--- WHAT YOU ARE ASKED TO DO ---
Your task is to reproduce the listing exactly, without its images.

--- MATERIAL FOR THIS EXERCISE ---
-*-

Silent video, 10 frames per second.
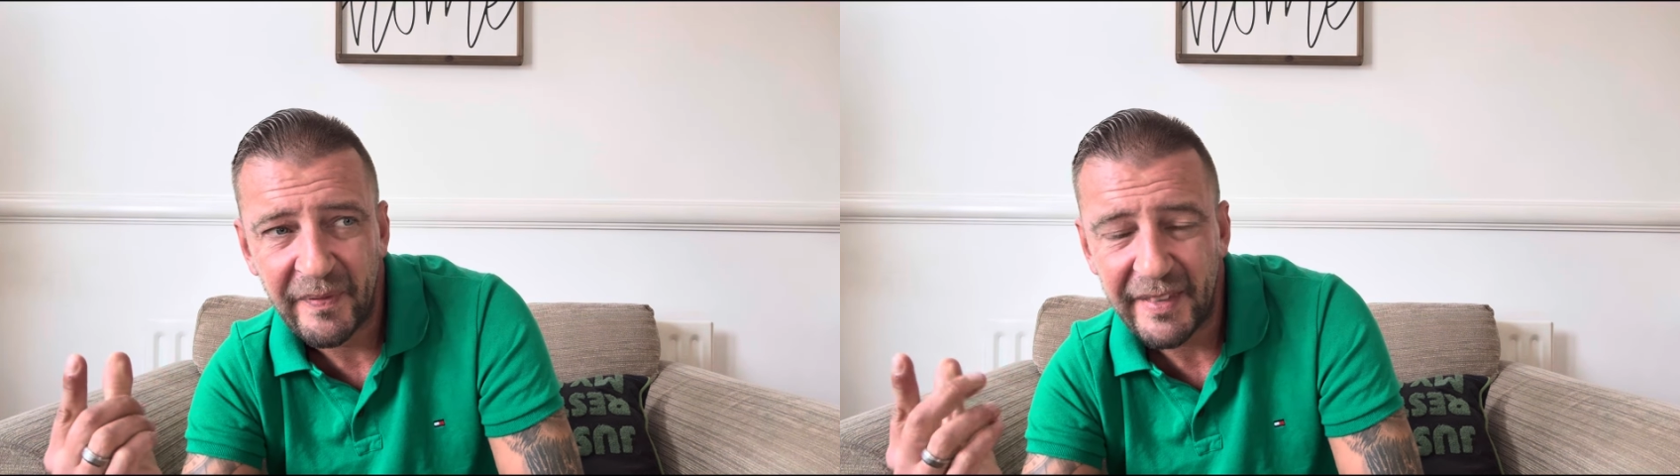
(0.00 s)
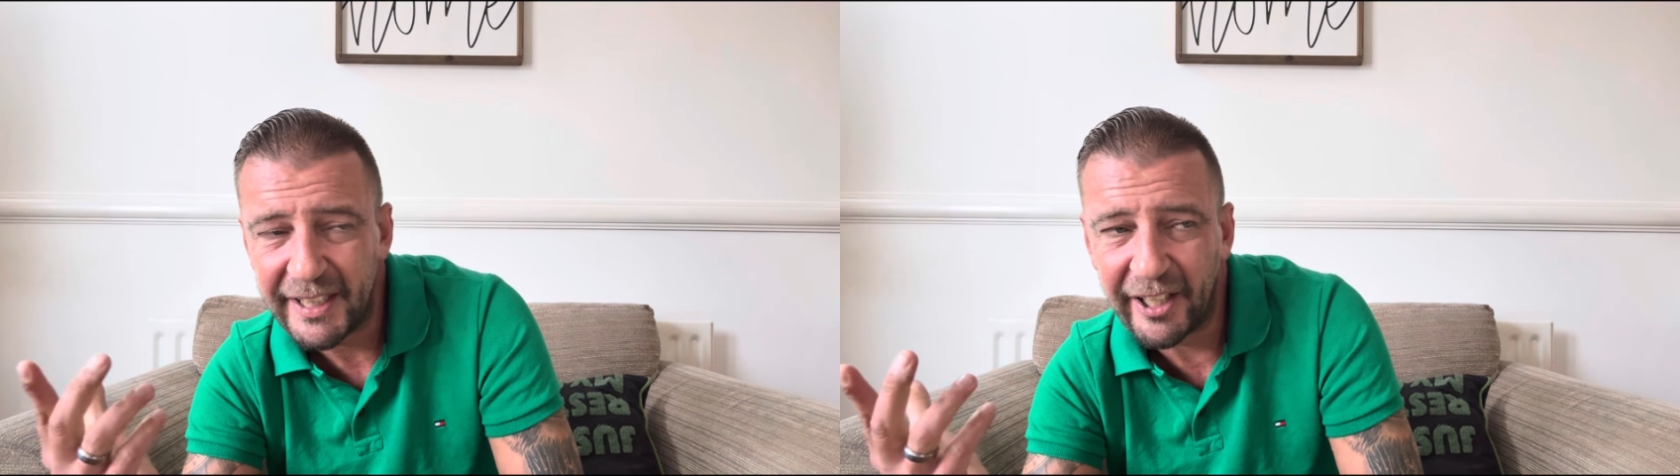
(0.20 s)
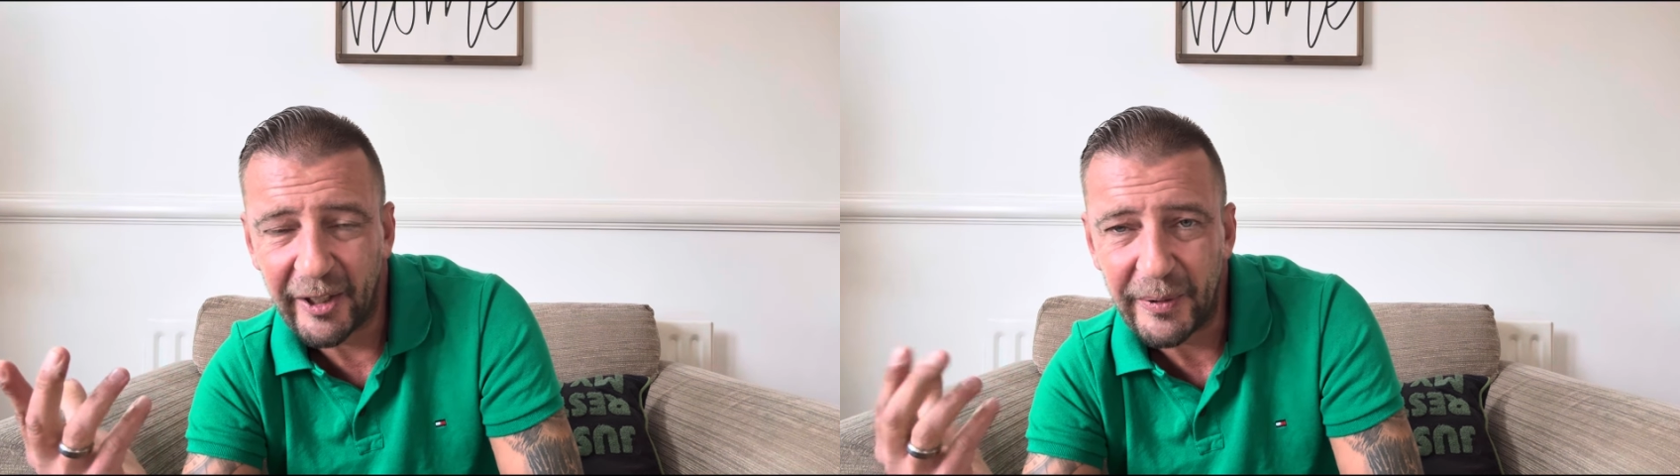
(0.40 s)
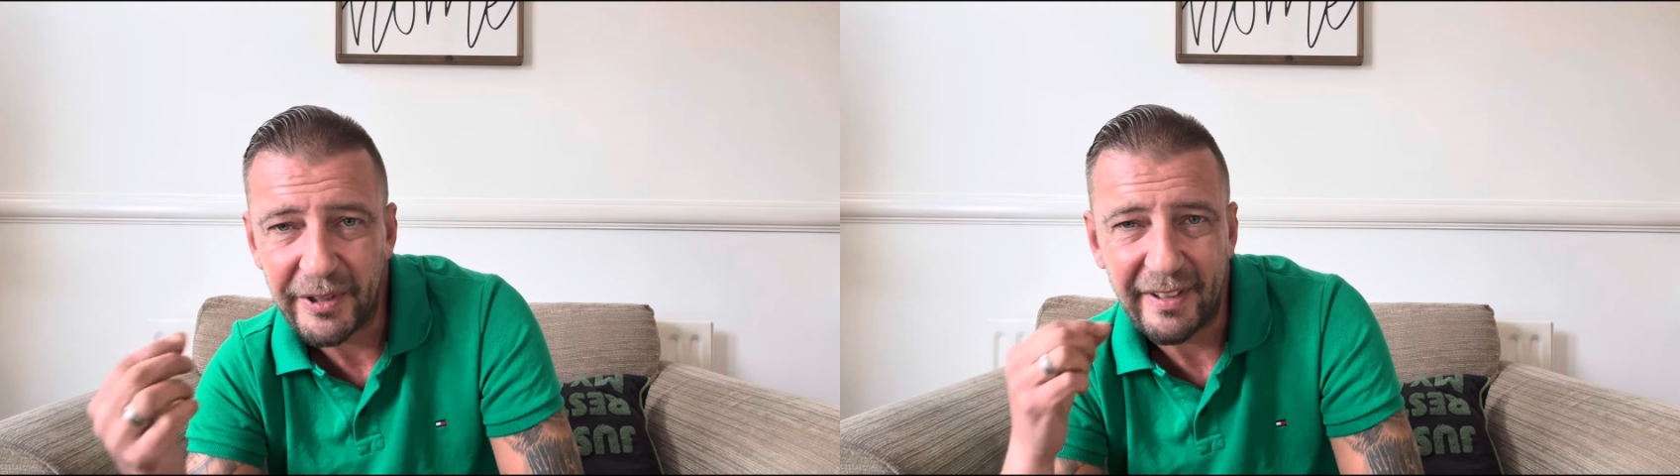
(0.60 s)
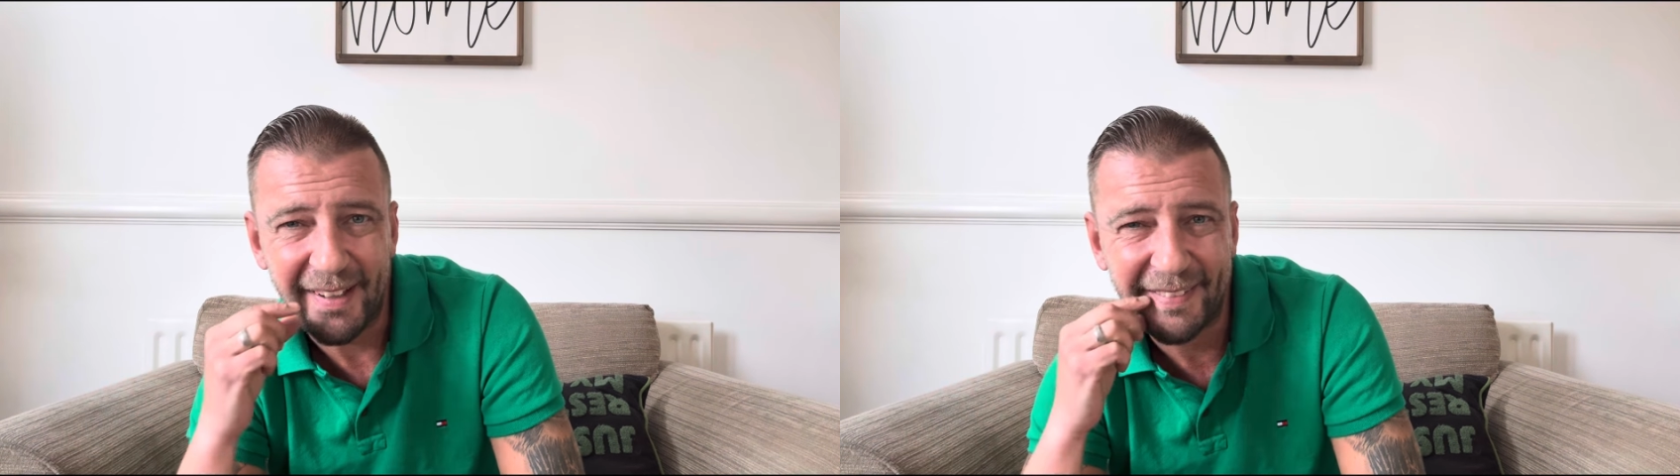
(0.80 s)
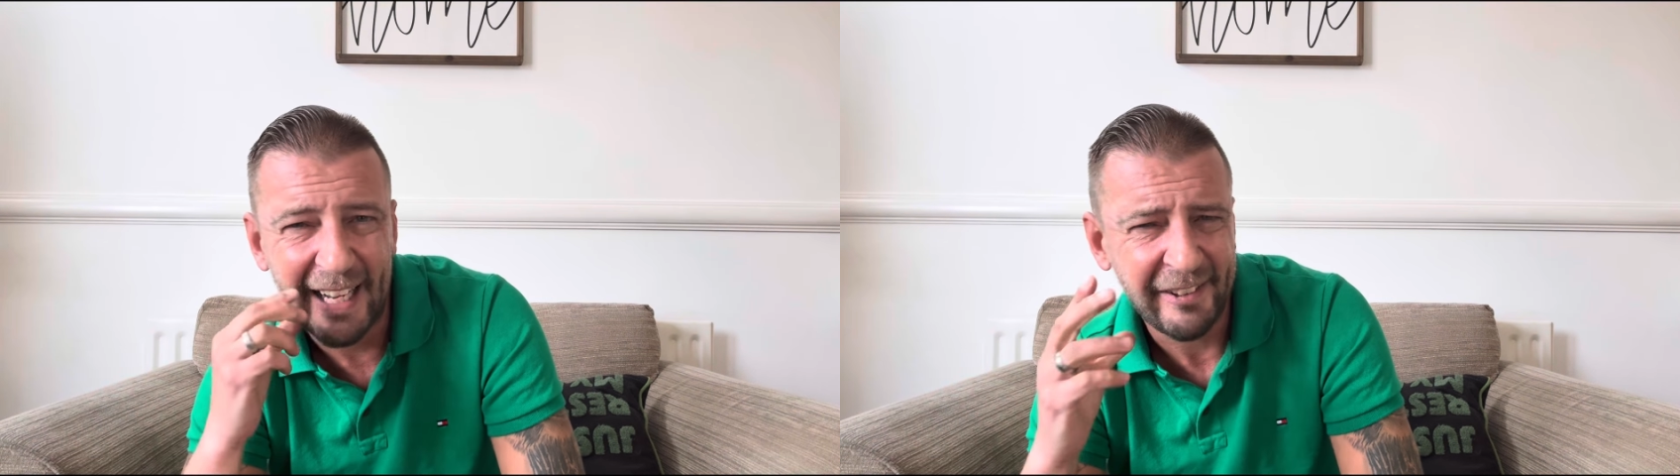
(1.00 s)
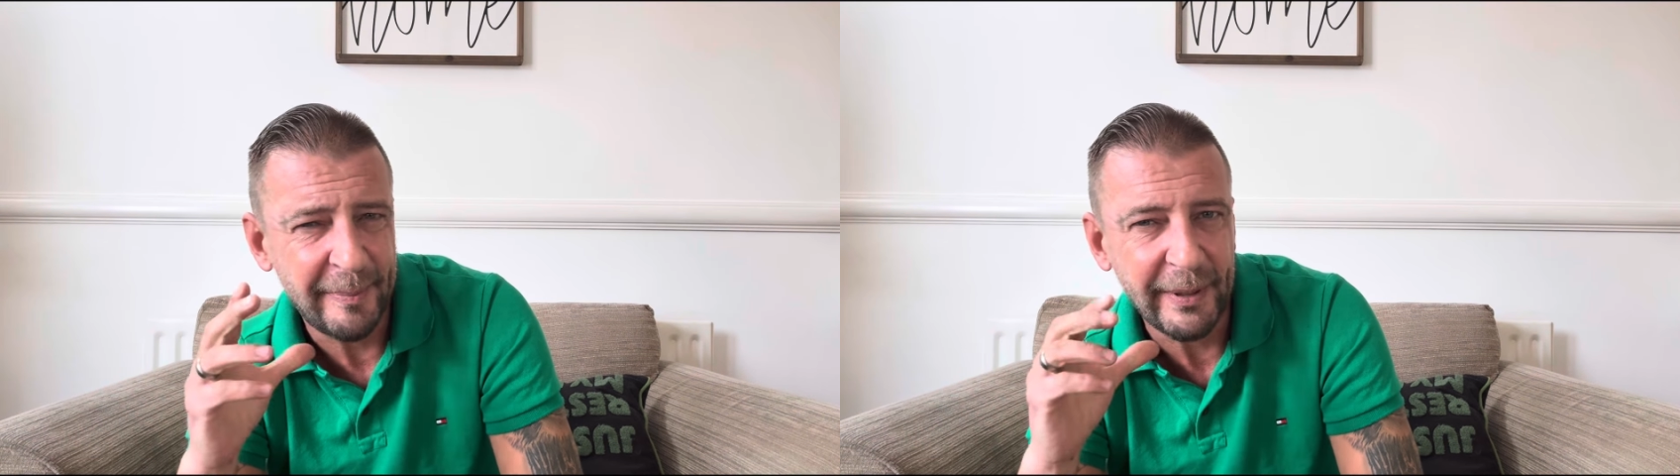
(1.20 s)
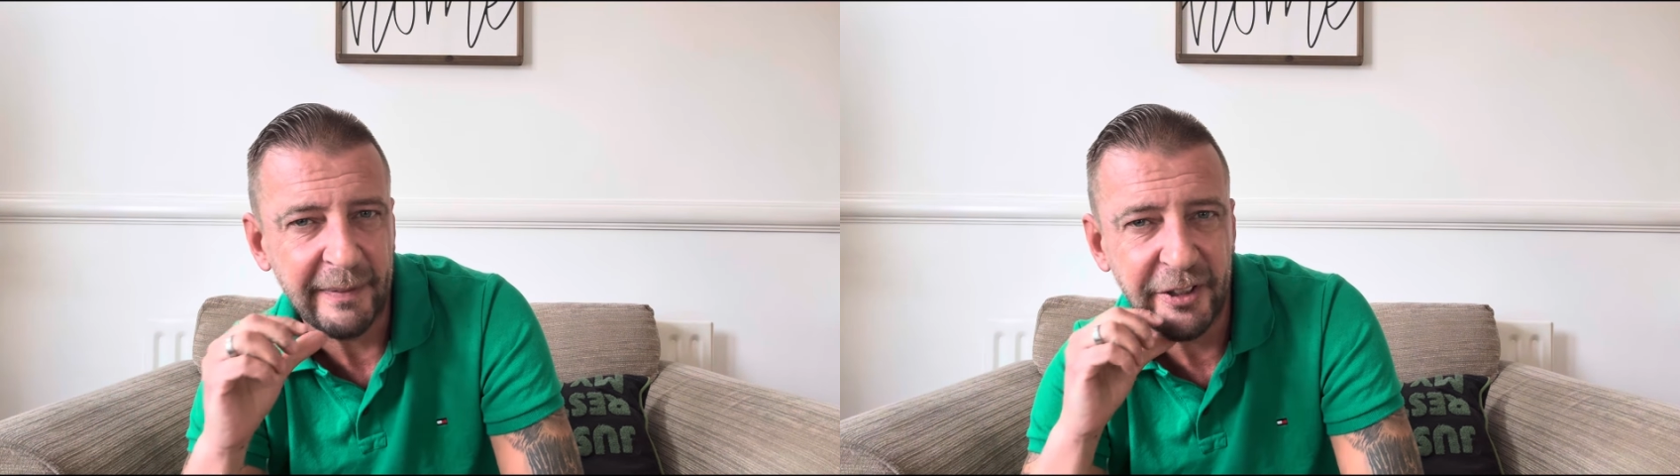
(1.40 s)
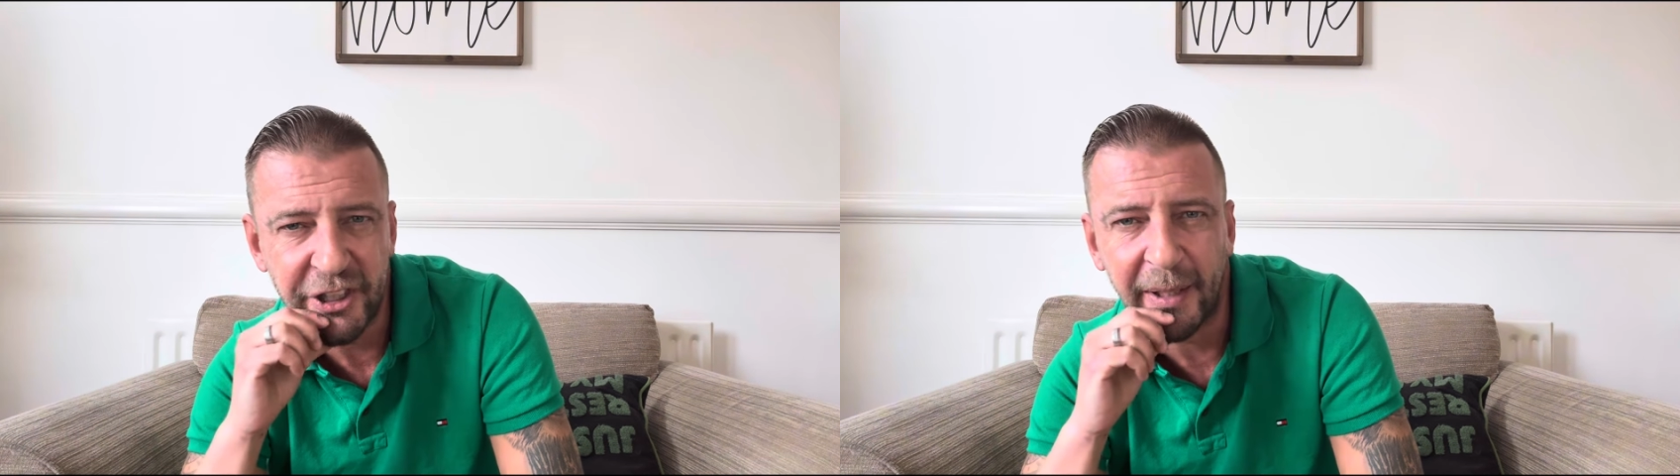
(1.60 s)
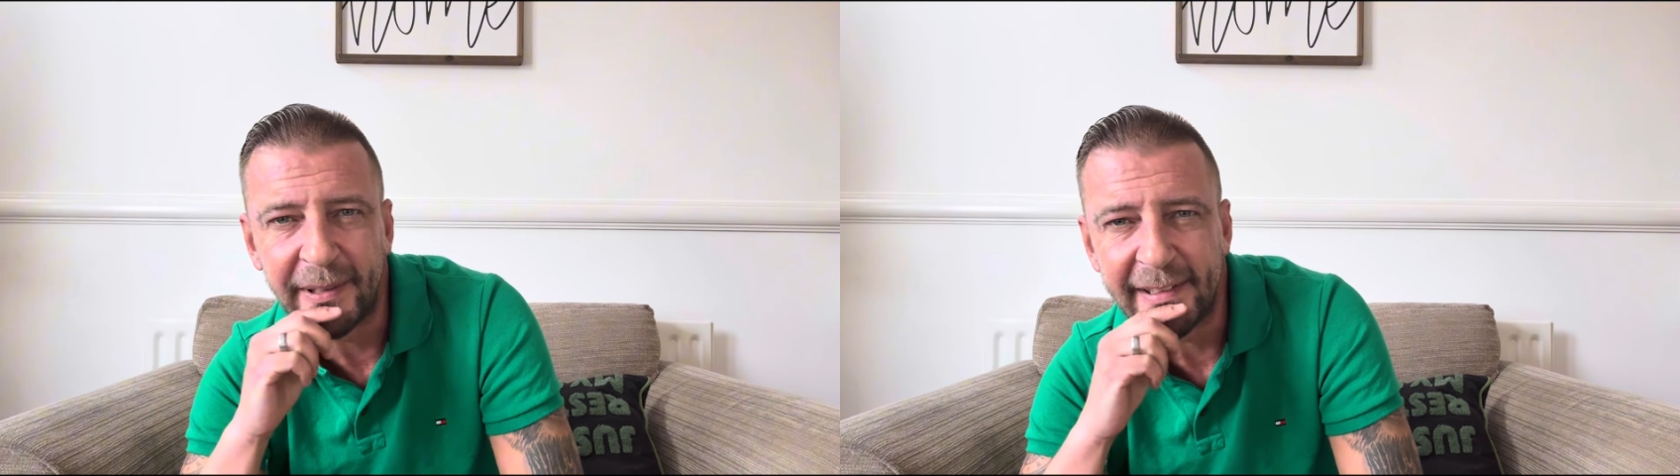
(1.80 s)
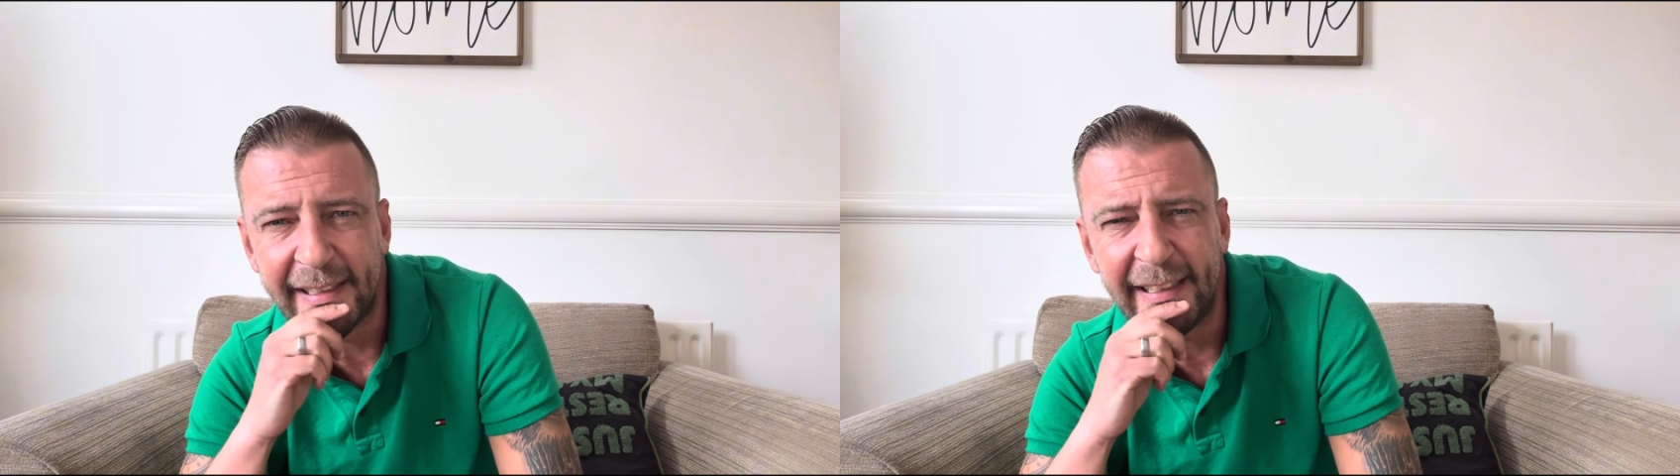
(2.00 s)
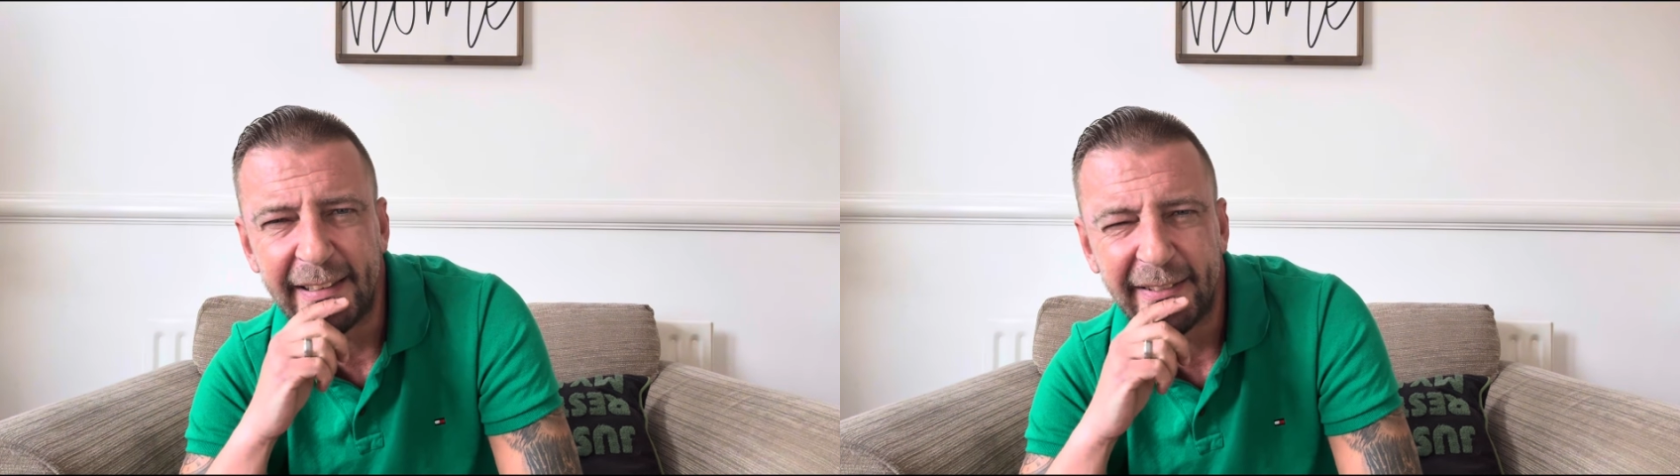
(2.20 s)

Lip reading: you know, that's a bit of a joke, isn't it?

-*-

--- SOLVED PROBLEM ---
Silent video, 10 frames per second.
(0.00 s)
(0.20 s)
(0.40 s)
(0.60 s)
(0.80 s)
(1.00 s)
(1.20 s)
(1.40 s)
(1.60 s)
(1.80 s)
(2.00 s)
(2.20 s)

Lip reading: you know, that's a bit of a joke, isn't it?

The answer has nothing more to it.